BEGIN Records for this exercise

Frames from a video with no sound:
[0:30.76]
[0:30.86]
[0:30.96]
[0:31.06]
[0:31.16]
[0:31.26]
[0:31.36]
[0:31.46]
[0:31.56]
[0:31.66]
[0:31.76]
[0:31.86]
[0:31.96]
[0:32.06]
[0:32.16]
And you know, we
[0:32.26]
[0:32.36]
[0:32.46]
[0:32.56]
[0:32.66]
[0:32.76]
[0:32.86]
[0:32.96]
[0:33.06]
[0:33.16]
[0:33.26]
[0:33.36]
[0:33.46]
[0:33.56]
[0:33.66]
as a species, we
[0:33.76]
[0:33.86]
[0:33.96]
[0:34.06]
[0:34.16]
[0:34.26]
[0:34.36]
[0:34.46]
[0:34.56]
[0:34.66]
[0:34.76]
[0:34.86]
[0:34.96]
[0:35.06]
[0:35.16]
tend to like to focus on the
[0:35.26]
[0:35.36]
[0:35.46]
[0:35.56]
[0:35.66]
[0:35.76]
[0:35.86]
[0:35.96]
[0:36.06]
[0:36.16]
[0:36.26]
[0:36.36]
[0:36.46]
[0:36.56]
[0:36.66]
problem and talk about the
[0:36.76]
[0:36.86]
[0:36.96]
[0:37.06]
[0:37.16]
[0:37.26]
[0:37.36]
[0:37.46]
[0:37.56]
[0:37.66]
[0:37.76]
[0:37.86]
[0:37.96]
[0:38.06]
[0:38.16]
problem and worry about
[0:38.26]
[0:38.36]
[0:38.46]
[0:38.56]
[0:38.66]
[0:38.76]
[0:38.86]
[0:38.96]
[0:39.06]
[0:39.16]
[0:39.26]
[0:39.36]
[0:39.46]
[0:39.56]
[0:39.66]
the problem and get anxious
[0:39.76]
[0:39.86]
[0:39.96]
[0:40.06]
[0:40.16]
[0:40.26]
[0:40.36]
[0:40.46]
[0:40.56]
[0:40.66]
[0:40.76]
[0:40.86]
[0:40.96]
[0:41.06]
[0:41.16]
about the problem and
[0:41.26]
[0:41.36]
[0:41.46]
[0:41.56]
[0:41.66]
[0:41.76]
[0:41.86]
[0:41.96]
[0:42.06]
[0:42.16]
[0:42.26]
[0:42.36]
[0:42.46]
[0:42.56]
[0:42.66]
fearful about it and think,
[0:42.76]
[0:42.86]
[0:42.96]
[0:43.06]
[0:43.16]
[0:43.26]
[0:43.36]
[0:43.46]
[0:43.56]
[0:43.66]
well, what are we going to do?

END Records for this exercise
BEGIN Records for this exercise

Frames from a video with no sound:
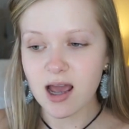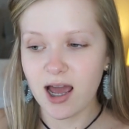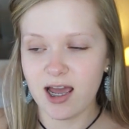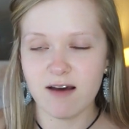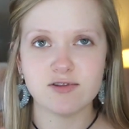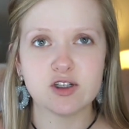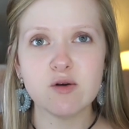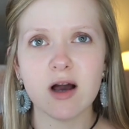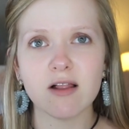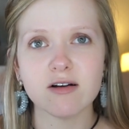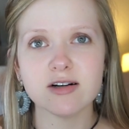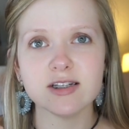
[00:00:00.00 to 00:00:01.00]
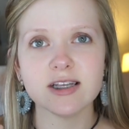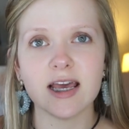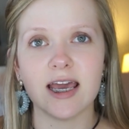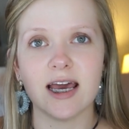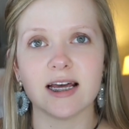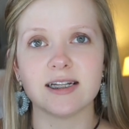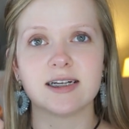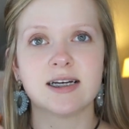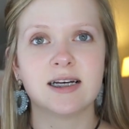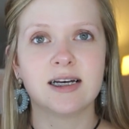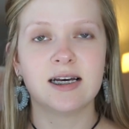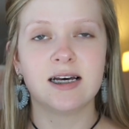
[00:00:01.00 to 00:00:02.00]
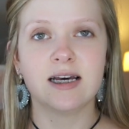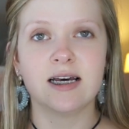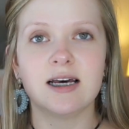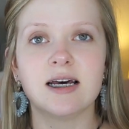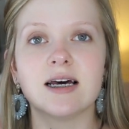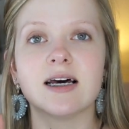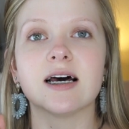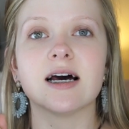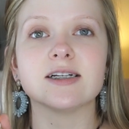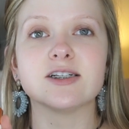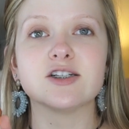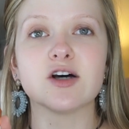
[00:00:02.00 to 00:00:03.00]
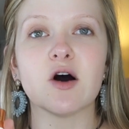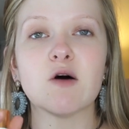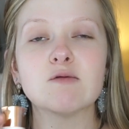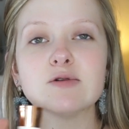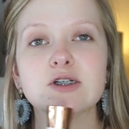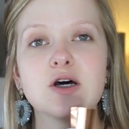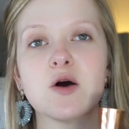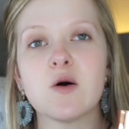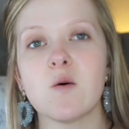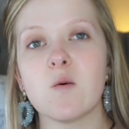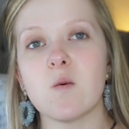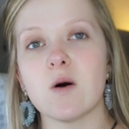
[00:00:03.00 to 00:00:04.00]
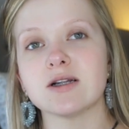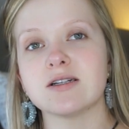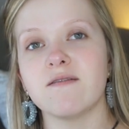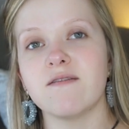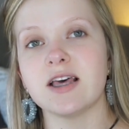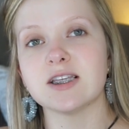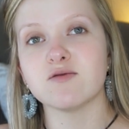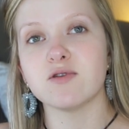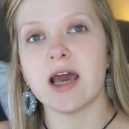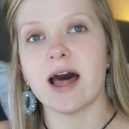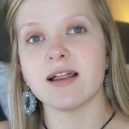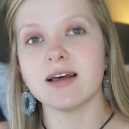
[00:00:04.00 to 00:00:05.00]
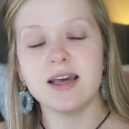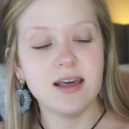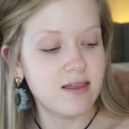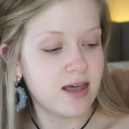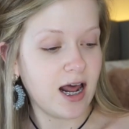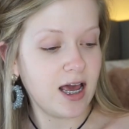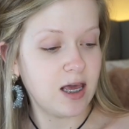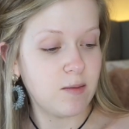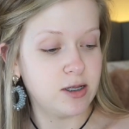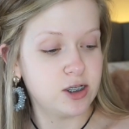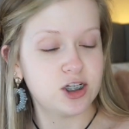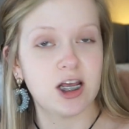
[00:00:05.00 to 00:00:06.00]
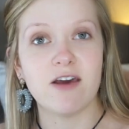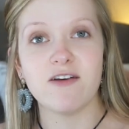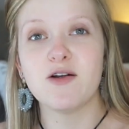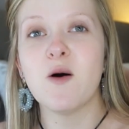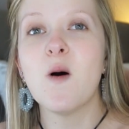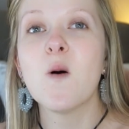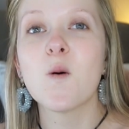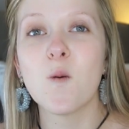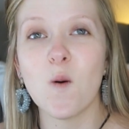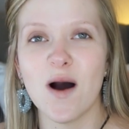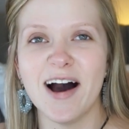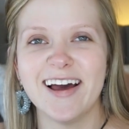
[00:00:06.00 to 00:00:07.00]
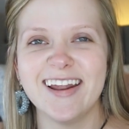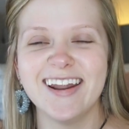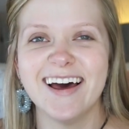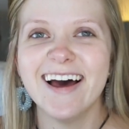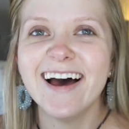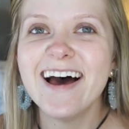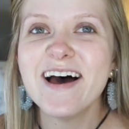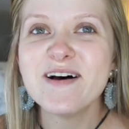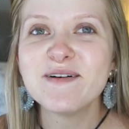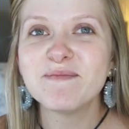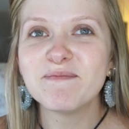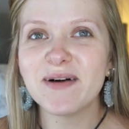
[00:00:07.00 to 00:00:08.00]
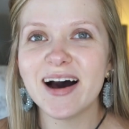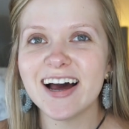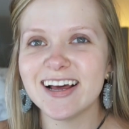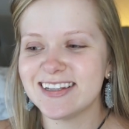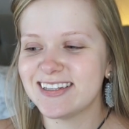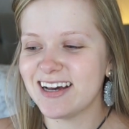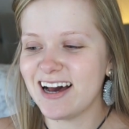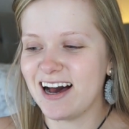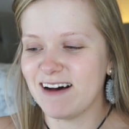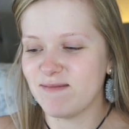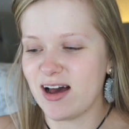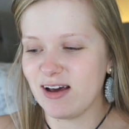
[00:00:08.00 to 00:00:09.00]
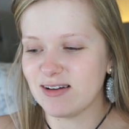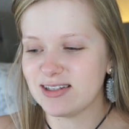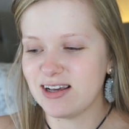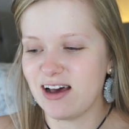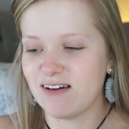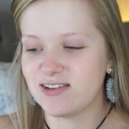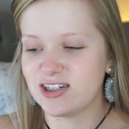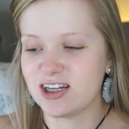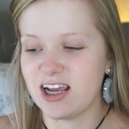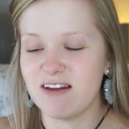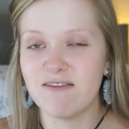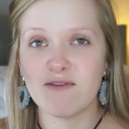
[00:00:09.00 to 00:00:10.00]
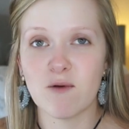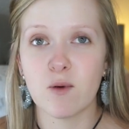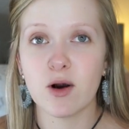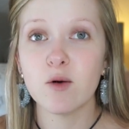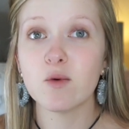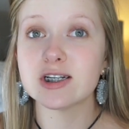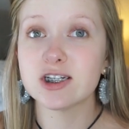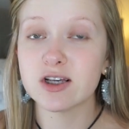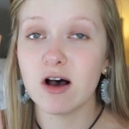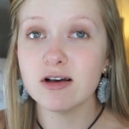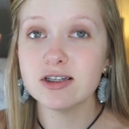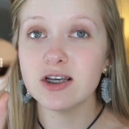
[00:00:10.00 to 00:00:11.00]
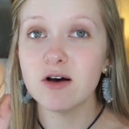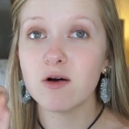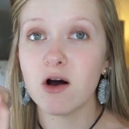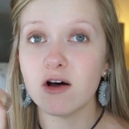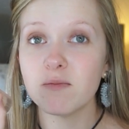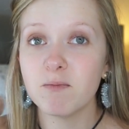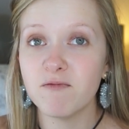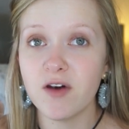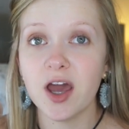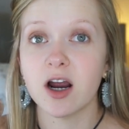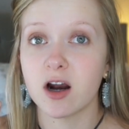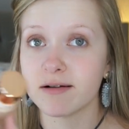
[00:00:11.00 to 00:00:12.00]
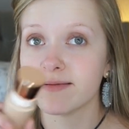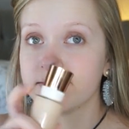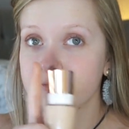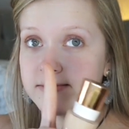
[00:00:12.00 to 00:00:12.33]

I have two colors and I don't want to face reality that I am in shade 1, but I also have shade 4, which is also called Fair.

END Records for this exercise
BEGIN Records for this exercise

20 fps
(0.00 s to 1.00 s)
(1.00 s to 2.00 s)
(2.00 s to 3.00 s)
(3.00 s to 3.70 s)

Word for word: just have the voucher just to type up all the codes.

END Records for this exercise

• _Task instructions_
In the listing above, the required lines run from the line with "[00:00:00.00 to 00:00:01.00]" through the line with "[00:00:11.00 to 00:00:12.00]". Output exactly those lines, omitting pictures.

• _Answer to this task_
[00:00:00.00 to 00:00:01.00]
[00:00:01.00 to 00:00:02.00]
[00:00:02.00 to 00:00:03.00]
[00:00:03.00 to 00:00:04.00]
[00:00:04.00 to 00:00:05.00]
[00:00:05.00 to 00:00:06.00]
[00:00:06.00 to 00:00:07.00]
[00:00:07.00 to 00:00:08.00]
[00:00:08.00 to 00:00:09.00]
[00:00:09.00 to 00:00:10.00]
[00:00:10.00 to 00:00:11.00]
[00:00:11.00 to 00:00:12.00]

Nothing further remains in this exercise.